Lavoro, Giordano (Ugl):”Condizione regionale drammatica”.
“In Basilicata la crisi non si placa, le aziende sofferenti aumentano, non vedono soluzioni di ripresa lavorativa nell’immediato e non avendo la certezza di utilizzo di ammortizzatori sociali, provvedono incessantemente a licenziare o a collocare in mobilità il proprio personale”.
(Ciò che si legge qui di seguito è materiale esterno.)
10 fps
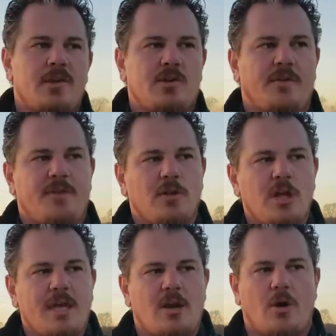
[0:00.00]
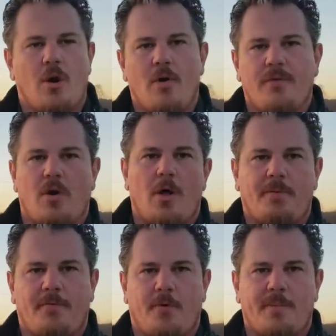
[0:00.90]
So if you look at our overall
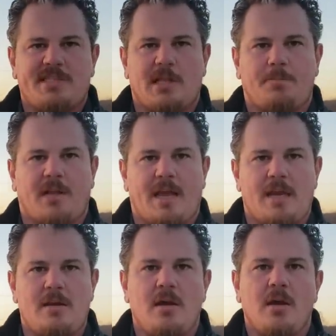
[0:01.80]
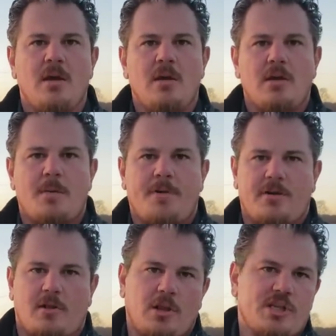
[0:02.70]
performance of the plane, compared
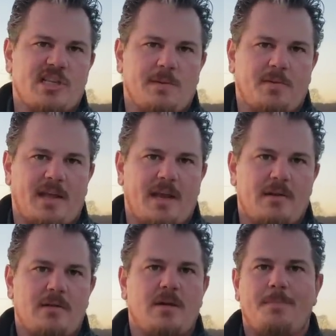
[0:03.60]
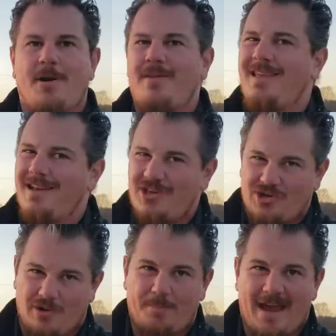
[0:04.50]
to the looks of the plane, compared to the
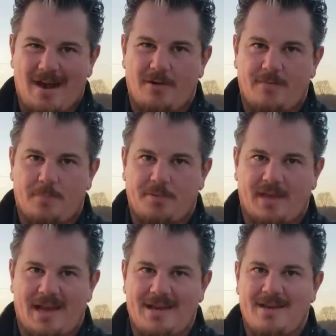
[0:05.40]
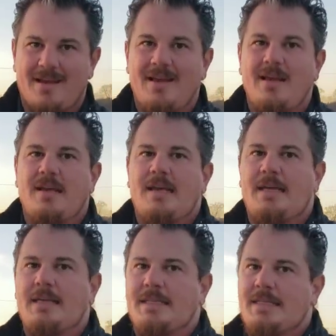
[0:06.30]
additional power of the plane, and
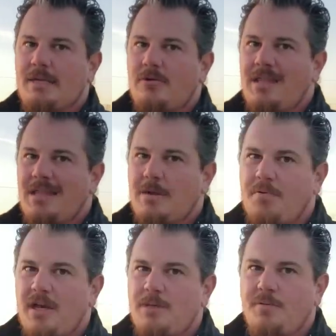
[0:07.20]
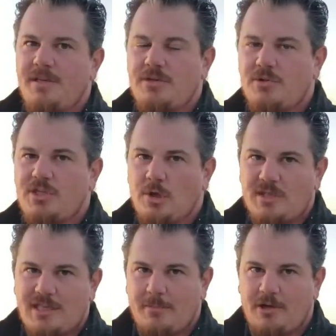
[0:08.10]
considering that the price points are so
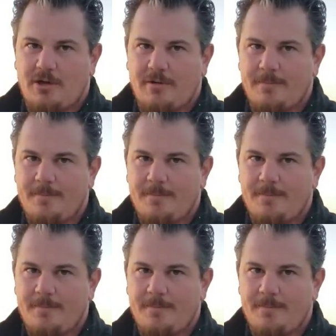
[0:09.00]
similar,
E’ quanto dichiara Giuseppe Giordano, segretario regionale dell’Uglm Basilicata per il quale, “il fenomeno regionale è divenuto esplosivo, ci sono centinaia di aziende senza commesse che hanno a combattere quotidianamente con le loro insolvenze economiche. Ci si è ingessati in due fenomeni: senza ‘paracadute’ sociale che possa garantire una risorsa sufficiente al supporto al reddito dei lavoratori, ed aziende speranzose di una ripresa produttiva. L’Ugl sollecita gli apparati regionali per attivarsi nel recepire le risorse sufficienti al supporto al reddito affinché le esigenze che riguardano tutto il settore lucano industriale e della PMI vengano prese in serio esame. Le aziende – conclude Giordano – necessitano di essere accompagnate con interventi di sostegno e di stabilizzazione della domanda, declinati in funzione dell’espansione dello stato sociale(rafforzamento degli ammortizzatori sociali ecc.), con una politica industriale mirata per rilanciare il lavoro e per contenere gli effetti negativi dovuti ai raggiustamenti dei mercati che sono due aspetti inevitabilmente connessi nell’obiettivo di favorire un assetto sociale più equilibrato. Ora non abbiamo ancora tempo da perdere, il mondo del lavoro in regione vive una condizione drammatica, la situazione quindi è molto pesante”.